TASK DETAILS: Repeat word for word the line with "[00:20:54.73 to 00:20:54.93]" and every line after it until the records below run out.
◇ ◇ ◇ ◇ ◇
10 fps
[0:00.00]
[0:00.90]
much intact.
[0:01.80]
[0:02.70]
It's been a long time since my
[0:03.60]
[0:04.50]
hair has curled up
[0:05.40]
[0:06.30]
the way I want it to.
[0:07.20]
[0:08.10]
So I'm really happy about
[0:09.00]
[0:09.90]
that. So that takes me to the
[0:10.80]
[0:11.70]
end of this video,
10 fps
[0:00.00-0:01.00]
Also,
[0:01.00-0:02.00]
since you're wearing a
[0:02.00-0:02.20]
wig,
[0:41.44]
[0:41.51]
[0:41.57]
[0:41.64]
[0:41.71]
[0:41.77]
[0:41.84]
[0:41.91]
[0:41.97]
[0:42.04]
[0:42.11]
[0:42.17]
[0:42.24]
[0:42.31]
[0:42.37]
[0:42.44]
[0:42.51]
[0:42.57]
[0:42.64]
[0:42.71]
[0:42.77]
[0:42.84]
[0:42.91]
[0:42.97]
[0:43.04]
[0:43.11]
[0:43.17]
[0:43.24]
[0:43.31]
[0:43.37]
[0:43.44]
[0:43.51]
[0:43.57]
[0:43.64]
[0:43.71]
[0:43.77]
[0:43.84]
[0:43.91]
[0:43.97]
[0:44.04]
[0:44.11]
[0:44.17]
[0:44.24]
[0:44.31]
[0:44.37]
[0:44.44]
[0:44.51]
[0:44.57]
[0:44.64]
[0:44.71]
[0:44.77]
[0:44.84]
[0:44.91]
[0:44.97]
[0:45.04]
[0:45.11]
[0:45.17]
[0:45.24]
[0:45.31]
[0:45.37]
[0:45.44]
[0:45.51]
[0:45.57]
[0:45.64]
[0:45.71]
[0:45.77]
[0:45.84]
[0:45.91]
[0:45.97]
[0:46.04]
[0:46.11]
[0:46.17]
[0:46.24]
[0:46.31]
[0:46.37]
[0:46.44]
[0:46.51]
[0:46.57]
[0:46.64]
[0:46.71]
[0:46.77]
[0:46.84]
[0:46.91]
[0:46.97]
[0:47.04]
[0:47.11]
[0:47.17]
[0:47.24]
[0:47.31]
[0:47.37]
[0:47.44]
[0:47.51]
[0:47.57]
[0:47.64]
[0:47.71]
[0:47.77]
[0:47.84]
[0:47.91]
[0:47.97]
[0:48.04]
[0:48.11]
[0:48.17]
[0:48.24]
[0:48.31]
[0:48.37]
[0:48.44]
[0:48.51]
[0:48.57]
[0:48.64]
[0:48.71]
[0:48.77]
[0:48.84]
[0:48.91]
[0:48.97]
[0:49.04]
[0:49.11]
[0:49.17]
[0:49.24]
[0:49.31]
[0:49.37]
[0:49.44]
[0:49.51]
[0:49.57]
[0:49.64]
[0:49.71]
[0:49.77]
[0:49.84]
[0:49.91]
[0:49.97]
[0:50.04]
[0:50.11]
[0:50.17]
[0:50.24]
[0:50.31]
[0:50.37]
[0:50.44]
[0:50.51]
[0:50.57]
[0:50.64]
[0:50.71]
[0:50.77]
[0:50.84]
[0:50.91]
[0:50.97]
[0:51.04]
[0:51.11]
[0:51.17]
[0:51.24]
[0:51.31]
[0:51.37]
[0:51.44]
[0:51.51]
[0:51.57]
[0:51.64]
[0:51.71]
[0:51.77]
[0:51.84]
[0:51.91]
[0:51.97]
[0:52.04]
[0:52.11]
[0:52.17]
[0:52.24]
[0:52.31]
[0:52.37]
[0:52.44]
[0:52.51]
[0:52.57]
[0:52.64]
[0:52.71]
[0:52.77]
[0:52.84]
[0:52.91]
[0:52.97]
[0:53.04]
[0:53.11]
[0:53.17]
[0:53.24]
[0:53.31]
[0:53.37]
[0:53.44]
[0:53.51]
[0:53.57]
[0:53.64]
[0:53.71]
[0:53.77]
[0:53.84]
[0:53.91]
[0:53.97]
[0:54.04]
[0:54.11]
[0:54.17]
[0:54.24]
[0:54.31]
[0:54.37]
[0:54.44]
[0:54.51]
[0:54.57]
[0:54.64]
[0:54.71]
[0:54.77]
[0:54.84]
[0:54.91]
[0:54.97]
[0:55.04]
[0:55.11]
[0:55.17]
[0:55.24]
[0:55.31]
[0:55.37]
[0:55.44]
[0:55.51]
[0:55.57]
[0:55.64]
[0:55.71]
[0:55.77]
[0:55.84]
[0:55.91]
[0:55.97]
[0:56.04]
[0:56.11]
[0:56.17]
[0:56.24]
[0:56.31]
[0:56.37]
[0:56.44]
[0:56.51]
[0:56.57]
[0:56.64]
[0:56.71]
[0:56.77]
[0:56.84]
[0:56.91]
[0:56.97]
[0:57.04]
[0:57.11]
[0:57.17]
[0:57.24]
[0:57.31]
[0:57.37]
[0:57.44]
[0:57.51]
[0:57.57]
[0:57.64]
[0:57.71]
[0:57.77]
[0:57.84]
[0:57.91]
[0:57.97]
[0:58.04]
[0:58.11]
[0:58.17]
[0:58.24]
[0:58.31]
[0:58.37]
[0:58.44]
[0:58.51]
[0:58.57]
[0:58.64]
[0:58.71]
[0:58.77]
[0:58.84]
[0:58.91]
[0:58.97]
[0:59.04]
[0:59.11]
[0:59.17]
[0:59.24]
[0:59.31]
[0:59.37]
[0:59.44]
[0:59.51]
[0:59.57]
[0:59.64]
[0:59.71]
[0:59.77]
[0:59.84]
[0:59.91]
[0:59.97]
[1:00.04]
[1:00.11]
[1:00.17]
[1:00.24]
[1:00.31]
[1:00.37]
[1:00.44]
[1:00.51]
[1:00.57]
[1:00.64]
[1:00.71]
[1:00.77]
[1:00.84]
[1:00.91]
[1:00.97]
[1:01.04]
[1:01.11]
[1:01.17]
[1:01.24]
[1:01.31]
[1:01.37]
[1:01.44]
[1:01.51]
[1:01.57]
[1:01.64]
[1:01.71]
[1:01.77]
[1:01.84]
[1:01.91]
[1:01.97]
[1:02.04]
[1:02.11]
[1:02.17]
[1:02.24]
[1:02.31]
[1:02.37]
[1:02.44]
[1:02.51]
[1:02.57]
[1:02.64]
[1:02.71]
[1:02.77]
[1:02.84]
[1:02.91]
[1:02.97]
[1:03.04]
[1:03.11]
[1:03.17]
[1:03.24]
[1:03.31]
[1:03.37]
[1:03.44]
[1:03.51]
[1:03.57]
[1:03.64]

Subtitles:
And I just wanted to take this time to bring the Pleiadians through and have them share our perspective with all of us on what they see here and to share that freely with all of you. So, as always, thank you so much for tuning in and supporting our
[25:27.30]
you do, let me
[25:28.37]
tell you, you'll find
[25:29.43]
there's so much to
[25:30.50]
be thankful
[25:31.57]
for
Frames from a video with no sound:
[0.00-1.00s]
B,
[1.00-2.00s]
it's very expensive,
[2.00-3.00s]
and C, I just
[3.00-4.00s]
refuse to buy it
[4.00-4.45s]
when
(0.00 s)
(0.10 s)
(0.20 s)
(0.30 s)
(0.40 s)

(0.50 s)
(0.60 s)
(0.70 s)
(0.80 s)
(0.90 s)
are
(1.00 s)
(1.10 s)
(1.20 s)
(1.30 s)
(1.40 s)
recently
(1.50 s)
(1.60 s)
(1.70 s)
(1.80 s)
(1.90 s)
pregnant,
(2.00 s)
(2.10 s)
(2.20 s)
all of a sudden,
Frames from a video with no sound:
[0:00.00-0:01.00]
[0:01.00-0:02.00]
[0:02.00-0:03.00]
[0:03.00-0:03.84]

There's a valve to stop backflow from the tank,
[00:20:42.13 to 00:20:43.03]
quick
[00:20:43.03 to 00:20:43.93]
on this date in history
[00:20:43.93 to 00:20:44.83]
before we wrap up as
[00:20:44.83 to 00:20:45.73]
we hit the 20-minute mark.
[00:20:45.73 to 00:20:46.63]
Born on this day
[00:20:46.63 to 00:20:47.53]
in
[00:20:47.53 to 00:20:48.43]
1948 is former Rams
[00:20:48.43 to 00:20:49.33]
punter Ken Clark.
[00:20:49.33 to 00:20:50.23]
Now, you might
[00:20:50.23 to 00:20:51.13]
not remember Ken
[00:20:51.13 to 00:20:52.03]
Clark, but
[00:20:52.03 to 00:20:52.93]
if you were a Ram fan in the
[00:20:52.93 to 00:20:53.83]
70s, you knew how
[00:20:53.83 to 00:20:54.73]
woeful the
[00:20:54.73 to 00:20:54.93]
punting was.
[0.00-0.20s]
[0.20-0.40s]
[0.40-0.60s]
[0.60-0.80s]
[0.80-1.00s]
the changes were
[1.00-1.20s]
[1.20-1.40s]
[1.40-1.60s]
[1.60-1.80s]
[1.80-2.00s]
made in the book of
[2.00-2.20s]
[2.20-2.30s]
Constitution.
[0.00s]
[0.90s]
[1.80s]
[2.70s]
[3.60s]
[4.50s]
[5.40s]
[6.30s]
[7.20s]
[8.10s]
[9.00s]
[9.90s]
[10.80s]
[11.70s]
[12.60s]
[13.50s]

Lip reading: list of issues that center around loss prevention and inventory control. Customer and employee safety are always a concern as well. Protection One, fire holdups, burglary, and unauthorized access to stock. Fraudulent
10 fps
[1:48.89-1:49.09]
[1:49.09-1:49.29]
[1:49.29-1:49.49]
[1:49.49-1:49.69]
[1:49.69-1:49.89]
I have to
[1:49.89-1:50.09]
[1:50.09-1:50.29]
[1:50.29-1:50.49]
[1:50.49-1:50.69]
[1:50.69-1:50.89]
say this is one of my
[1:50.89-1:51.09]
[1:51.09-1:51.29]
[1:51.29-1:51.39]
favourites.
◇ ◇ ◇ ◇ ◇
PROBLEM SOLUTION:
[00:20:54.73 to 00:20:54.93]
punting was.
[0.00-0.20s]
[0.20-0.40s]
[0.40-0.60s]
[0.60-0.80s]
[0.80-1.00s]
the changes were
[1.00-1.20s]
[1.20-1.40s]
[1.40-1.60s]
[1.60-1.80s]
[1.80-2.00s]
made in the book of
[2.00-2.20s]
[2.20-2.30s]
Constitution.
[0.00s]
[0.90s]
[1.80s]
[2.70s]
[3.60s]
[4.50s]
[5.40s]
[6.30s]
[7.20s]
[8.10s]
[9.00s]
[9.90s]
[10.80s]
[11.70s]
[12.60s]
[13.50s]

Lip reading: list of issues that center around loss prevention and inventory control. Customer and employee safety are always a concern as well. Protection One, fire holdups, burglary, and unauthorized access to stock. Fraudulent
10 fps
[1:48.89-1:49.09]
[1:49.09-1:49.29]
[1:49.29-1:49.49]
[1:49.49-1:49.69]
[1:49.69-1:49.89]
I have to
[1:49.89-1:50.09]
[1:50.09-1:50.29]
[1:50.29-1:50.49]
[1:50.49-1:50.69]
[1:50.69-1:50.89]
say this is one of my
[1:50.89-1:51.09]
[1:51.09-1:51.29]
[1:51.29-1:51.39]
favourites.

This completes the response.